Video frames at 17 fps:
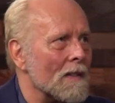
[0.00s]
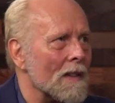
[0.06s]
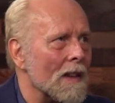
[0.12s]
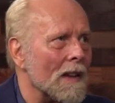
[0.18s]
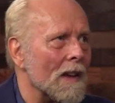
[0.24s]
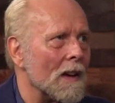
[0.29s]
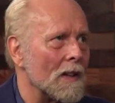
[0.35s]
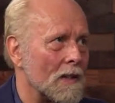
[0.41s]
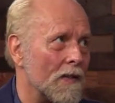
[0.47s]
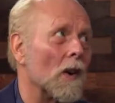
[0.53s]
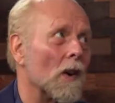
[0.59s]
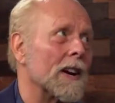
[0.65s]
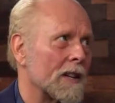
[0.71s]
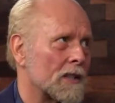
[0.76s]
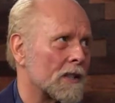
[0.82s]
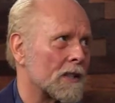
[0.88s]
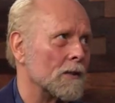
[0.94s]
it's
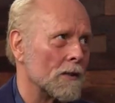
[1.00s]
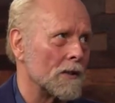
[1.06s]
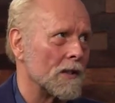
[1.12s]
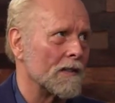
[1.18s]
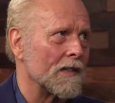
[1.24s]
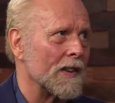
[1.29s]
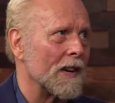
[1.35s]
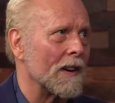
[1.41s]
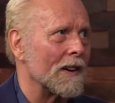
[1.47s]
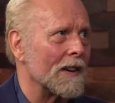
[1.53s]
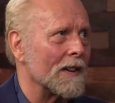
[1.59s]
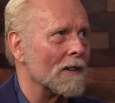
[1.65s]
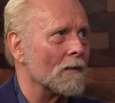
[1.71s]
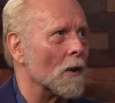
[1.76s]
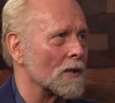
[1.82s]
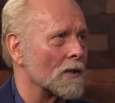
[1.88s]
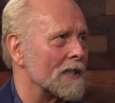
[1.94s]
very exclusive.
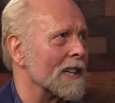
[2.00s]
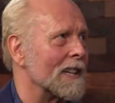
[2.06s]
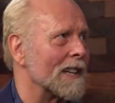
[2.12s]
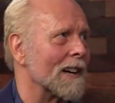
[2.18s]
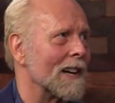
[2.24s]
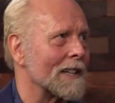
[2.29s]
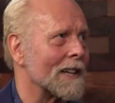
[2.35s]
You won't see it done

************

» **TASK OBJECTIVE**
Every line of the records above must reappear exactly, though the pictures must not.

» **SOLUTION FOR THIS PROBLEM**
Video frames at 17 fps:
[0.00s]
[0.06s]
[0.12s]
[0.18s]
[0.24s]
[0.29s]
[0.35s]
[0.41s]
[0.47s]
[0.53s]
[0.59s]
[0.65s]
[0.71s]
[0.76s]
[0.82s]
[0.88s]
[0.94s]
it's
[1.00s]
[1.06s]
[1.12s]
[1.18s]
[1.24s]
[1.29s]
[1.35s]
[1.41s]
[1.47s]
[1.53s]
[1.59s]
[1.65s]
[1.71s]
[1.76s]
[1.82s]
[1.88s]
[1.94s]
very exclusive.
[2.00s]
[2.06s]
[2.12s]
[2.18s]
[2.24s]
[2.29s]
[2.35s]
You won't see it done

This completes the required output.